Here is my real estate market update for 2014:  2014 will go down as a positive year for Bergen County homes but also quite a varied year.  Let’s look at the county’s over all performance  comparing 2013 to 2014 –

Fewer Sales by 5% – from 8,890 in 2013 to 8,434 in 2014.  Why?  Fewer homes for sale = fewer closings.  The median sold price went up by 3% – from $399,750 in 2013 to $411,021 in 2014.  This shows that the market moved higher in 2014.  Average sales price was virtually even which shows stability and strength.  Strong consumer demand put pressure on pricing but buyers remain cautious so appreciation is here but at a moderate level.  Quicker sales by 7% – from 93.9 to 87 days on the market.  This is another sign of strong consumer demand and considering the fact that mortgages took longer to process in 2014 this is a very impressive showing.
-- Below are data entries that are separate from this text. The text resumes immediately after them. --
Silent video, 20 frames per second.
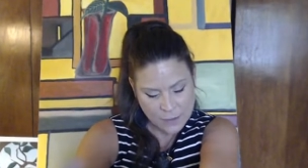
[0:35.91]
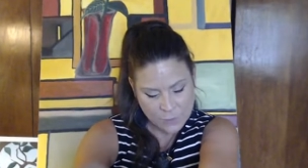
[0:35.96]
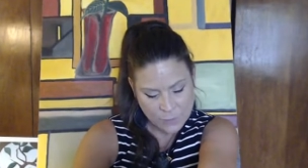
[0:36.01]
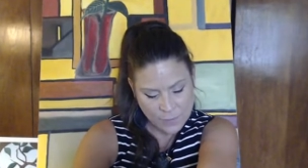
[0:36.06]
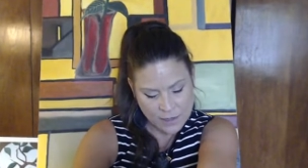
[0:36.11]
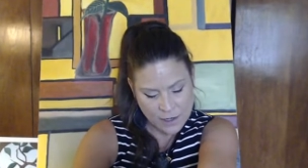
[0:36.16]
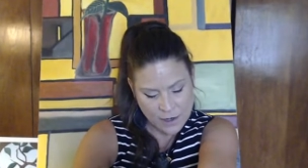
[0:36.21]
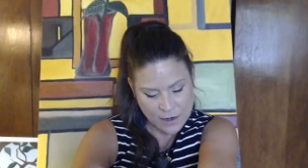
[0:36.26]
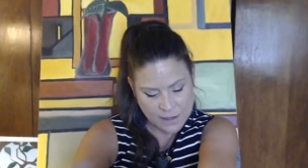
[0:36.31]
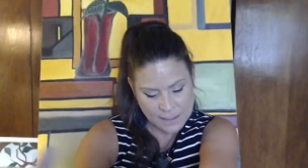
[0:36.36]

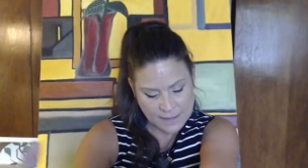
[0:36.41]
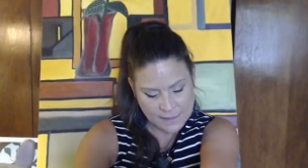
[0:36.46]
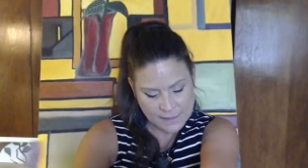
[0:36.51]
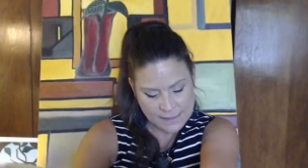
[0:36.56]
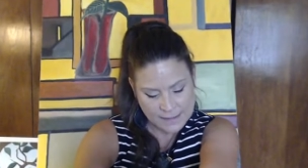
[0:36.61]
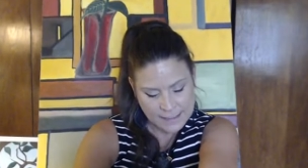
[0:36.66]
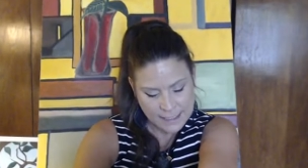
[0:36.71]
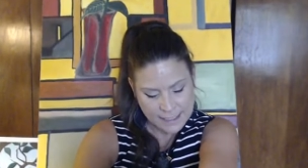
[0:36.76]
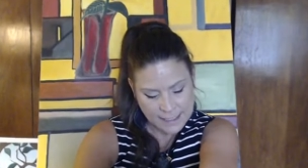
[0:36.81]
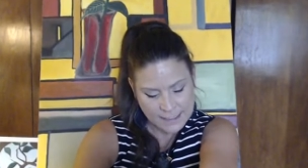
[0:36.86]
regarding the
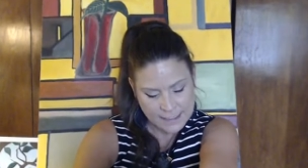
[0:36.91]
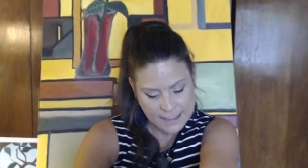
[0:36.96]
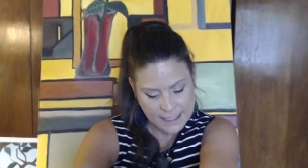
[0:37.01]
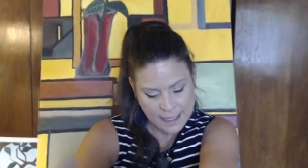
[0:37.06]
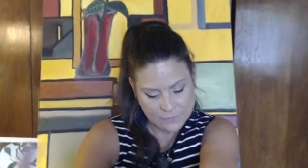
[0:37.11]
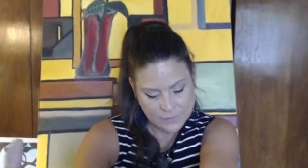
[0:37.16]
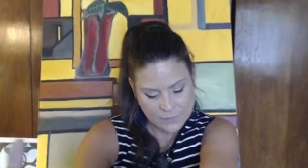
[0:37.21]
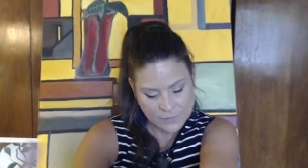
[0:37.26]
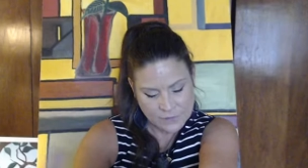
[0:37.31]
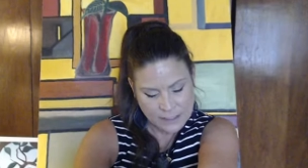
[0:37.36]
second
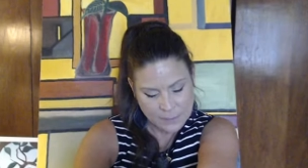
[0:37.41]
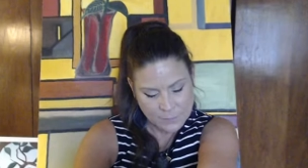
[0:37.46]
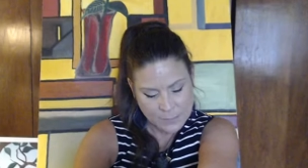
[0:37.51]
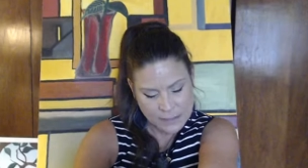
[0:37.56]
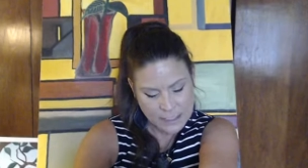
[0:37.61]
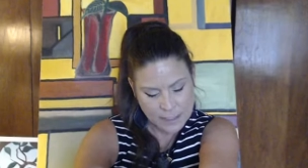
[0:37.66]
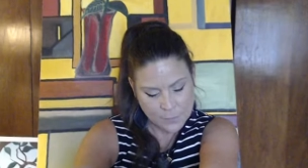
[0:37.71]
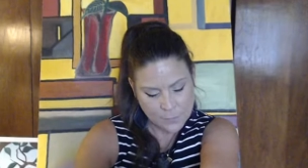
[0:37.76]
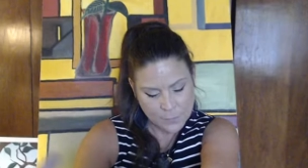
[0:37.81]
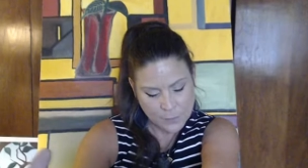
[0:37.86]
half of
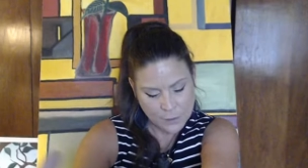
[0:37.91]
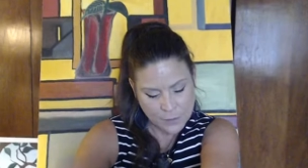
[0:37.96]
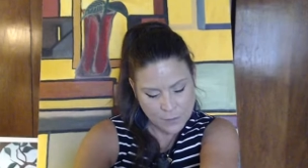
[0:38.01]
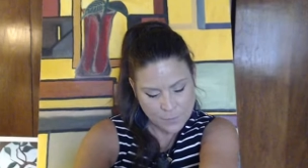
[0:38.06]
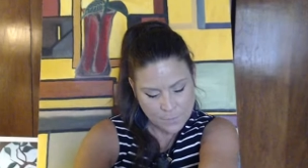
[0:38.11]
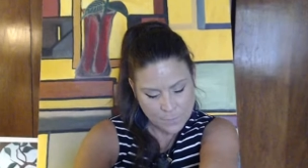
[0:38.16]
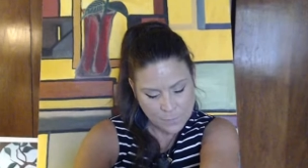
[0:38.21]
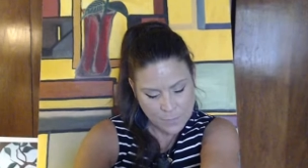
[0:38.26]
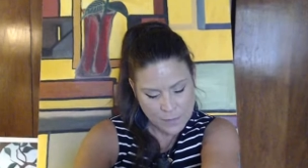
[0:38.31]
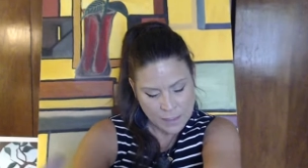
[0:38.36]
September
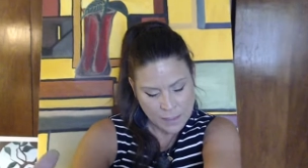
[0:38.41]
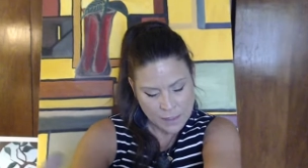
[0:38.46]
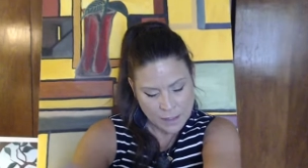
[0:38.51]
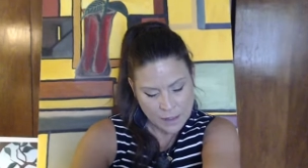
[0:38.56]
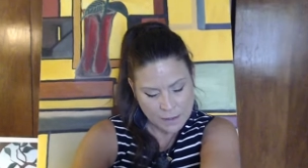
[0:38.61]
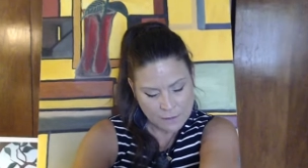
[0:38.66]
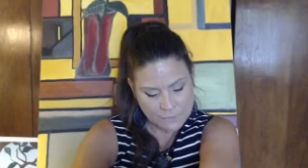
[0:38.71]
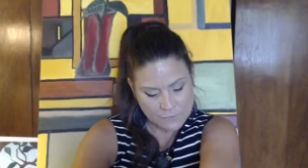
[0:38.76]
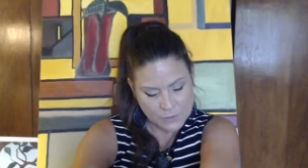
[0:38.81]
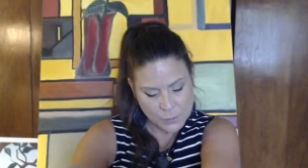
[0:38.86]

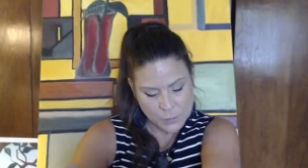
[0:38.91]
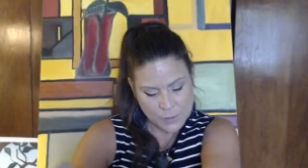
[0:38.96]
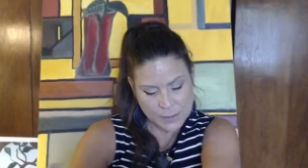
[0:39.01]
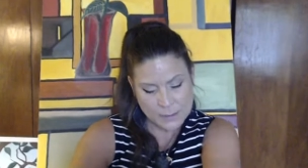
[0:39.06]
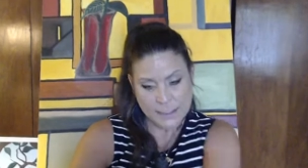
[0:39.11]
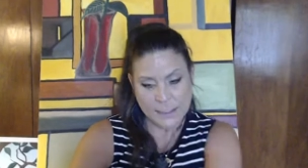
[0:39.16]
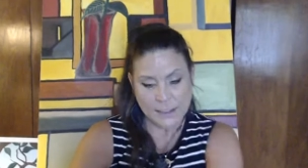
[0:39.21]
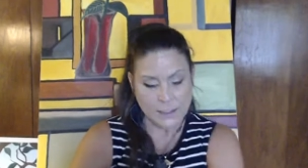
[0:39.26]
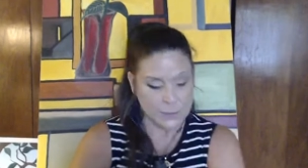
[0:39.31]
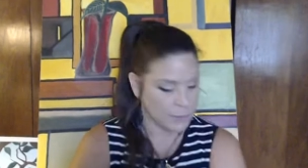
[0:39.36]
of
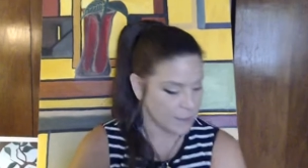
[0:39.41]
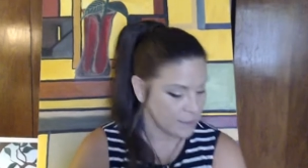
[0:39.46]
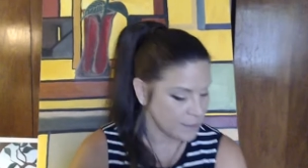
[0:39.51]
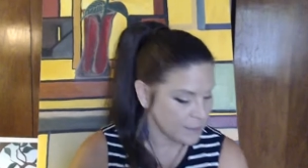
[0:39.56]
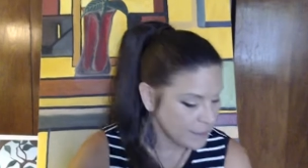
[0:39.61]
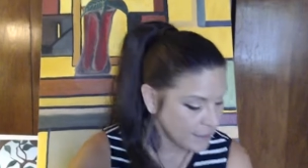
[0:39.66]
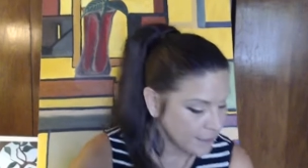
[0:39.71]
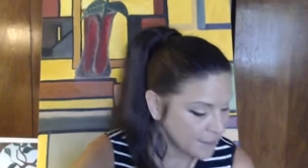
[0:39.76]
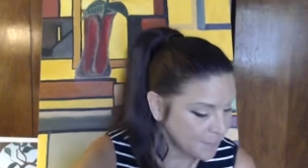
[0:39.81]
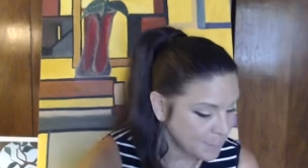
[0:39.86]

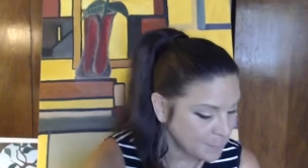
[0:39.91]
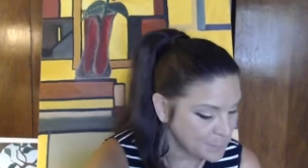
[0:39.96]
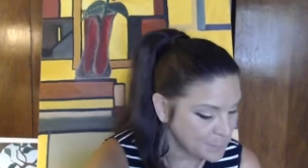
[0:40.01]
2020.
Looking at the county as a whole we see a real estate market that was solid and gathering strength throughout the year.  Let’s take a look at some individual towns now –

Alpine Homes –  The number of sales was flat (from 13 to 12) as was the time it took to sell a home (148.2 days in 2013 to 149.7 in 2014).  Median sold prices were down by 60% and average sales prices were down by 35% to $2,253,458.  Top tier homes in Alpine weren’t moving and there were fewer for sale in 2014.
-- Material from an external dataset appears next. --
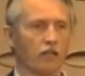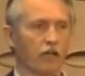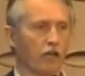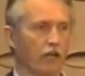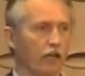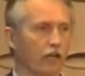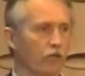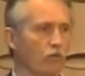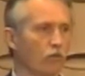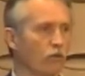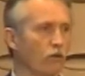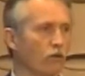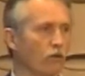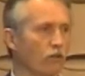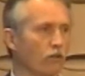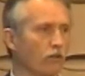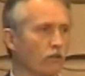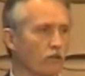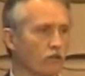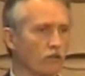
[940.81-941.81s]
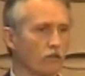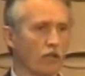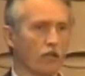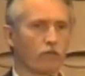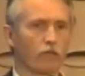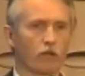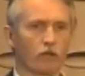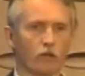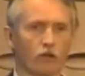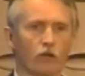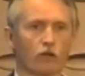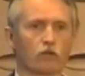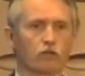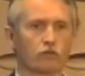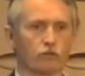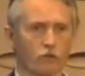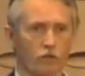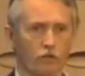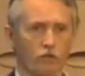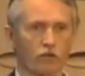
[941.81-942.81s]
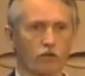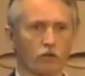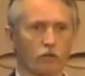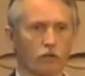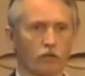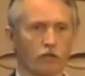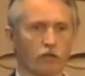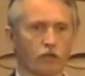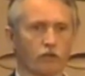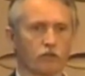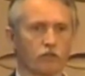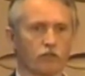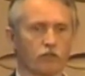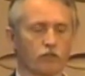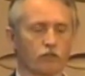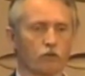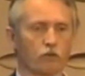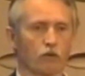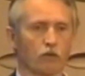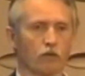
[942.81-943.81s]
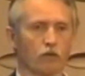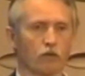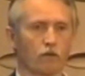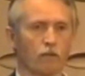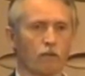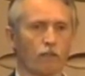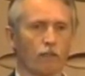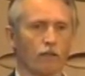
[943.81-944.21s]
And the same thing goes for the thermal energy as well.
Bergenfield Homes- 10% drop in sales with an 8% rise in average prices and a 13% rise in median pricing.  Days on the market dropped by 17%.  What happened?  Bergenfield’s bottom rose.  Entry level homes here became significantly more expensive.

Englewood Homes – Here we have 2 towns because of a void in the market.  Not at lot at $550-750,000.  Up through $1 million we have 3% fewer sales with 2% higher median pricing and average sales pricing up by 4%.  However it took much longer to sell a home from 95.5 to 138.7 days.  This comes from the fact that we’re still working through several foreclosures and short sales.  Over $1 million there were 43% fewer sales but the homes that sold were on the market for less time (by 38%).  Average sales prices were up by 7% more while medians were down by 43%.  Rampant over pricing  and a large number for sale hurt the high end upper tier home.
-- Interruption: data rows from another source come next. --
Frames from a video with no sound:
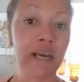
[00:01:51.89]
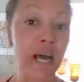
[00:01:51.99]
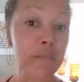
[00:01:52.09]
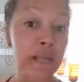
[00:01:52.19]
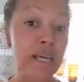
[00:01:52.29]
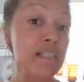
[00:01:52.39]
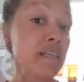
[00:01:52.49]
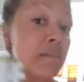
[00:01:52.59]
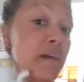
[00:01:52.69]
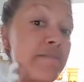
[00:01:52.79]
I blast
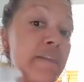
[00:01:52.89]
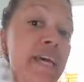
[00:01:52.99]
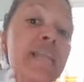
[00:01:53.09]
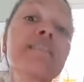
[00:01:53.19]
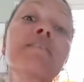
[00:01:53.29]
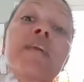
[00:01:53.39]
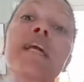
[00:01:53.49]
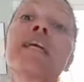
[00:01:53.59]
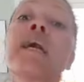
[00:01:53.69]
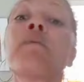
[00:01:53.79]
on my face so
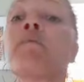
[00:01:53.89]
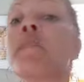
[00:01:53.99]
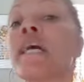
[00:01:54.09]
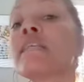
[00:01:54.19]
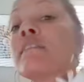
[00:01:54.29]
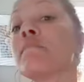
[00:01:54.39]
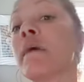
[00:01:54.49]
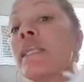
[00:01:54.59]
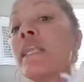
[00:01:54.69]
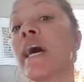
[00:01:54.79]
that I blast on
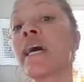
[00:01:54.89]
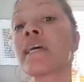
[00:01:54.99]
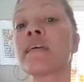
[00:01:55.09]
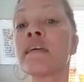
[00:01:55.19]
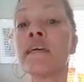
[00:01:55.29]
my neck.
Ridgewood Homes – 6% fewer sales, average sales pricing down by 5% to $806,815 while median sold pricing was flat.  Time on the market was blistering with a 23% less days on the market from 59.6 to 45.8 days.  Ridgewood was incredibly strong – we just needed more homes to sell and particularly at the higher end of the market.

Tenafly Homes – Inventory was a huge problem which translated to 8% less sales.  We sold out so many high end new construction homes in 2013 that there wasn’t much available which showed up in a 3% lower median price and 4% lower average sales price of $996,240.  Demand was so strong that homes sold much faster in 2014 from 102.8 to 86.1 days on the market.